WHAT THE EXERCISE ASKS
Even where a record seems odd, copy it exactly as it appears below.

SUPPLIED DATA
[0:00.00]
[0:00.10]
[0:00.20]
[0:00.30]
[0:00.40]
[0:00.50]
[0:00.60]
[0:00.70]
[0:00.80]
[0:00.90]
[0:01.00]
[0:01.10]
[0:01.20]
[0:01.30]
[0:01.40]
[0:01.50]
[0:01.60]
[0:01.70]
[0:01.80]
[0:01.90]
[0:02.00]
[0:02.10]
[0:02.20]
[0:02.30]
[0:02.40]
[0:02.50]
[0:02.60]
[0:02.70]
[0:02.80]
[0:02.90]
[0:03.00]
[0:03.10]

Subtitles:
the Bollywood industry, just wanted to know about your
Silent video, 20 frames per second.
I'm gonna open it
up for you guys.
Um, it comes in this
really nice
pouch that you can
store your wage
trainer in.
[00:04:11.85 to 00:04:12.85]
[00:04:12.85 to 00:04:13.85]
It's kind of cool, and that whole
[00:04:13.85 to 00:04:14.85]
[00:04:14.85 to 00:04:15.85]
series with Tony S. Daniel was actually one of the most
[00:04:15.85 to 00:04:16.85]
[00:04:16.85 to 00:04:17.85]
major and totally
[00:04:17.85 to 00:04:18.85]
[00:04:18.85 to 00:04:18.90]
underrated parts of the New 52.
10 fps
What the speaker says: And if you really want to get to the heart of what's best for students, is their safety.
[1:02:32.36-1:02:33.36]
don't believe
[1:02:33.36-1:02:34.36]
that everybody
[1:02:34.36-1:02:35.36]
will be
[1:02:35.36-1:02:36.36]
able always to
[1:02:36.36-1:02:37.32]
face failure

EXERCISE SOLUTION
[0:00.00]
[0:00.10]
[0:00.20]
[0:00.30]
[0:00.40]
[0:00.50]
[0:00.60]
[0:00.70]
[0:00.80]
[0:00.90]
[0:01.00]
[0:01.10]
[0:01.20]
[0:01.30]
[0:01.40]
[0:01.50]
[0:01.60]
[0:01.70]
[0:01.80]
[0:01.90]
[0:02.00]
[0:02.10]
[0:02.20]
[0:02.30]
[0:02.40]
[0:02.50]
[0:02.60]
[0:02.70]
[0:02.80]
[0:02.90]
[0:03.00]
[0:03.10]

Subtitles:
the Bollywood industry, just wanted to know about your
Silent video, 20 frames per second.
I'm gonna open it
up for you guys.
Um, it comes in this
really nice
pouch that you can
store your wage
trainer in.
[00:04:11.85 to 00:04:12.85]
[00:04:12.85 to 00:04:13.85]
It's kind of cool, and that whole
[00:04:13.85 to 00:04:14.85]
[00:04:14.85 to 00:04:15.85]
series with Tony S. Daniel was actually one of the most
[00:04:15.85 to 00:04:16.85]
[00:04:16.85 to 00:04:17.85]
major and totally
[00:04:17.85 to 00:04:18.85]
[00:04:18.85 to 00:04:18.90]
underrated parts of the New 52.
10 fps
What the speaker says: And if you really want to get to the heart of what's best for students, is their safety.
[1:02:32.36-1:02:33.36]
don't believe
[1:02:33.36-1:02:34.36]
that everybody
[1:02:34.36-1:02:35.36]
will be
[1:02:35.36-1:02:36.36]
able always to
[1:02:36.36-1:02:37.32]
face failure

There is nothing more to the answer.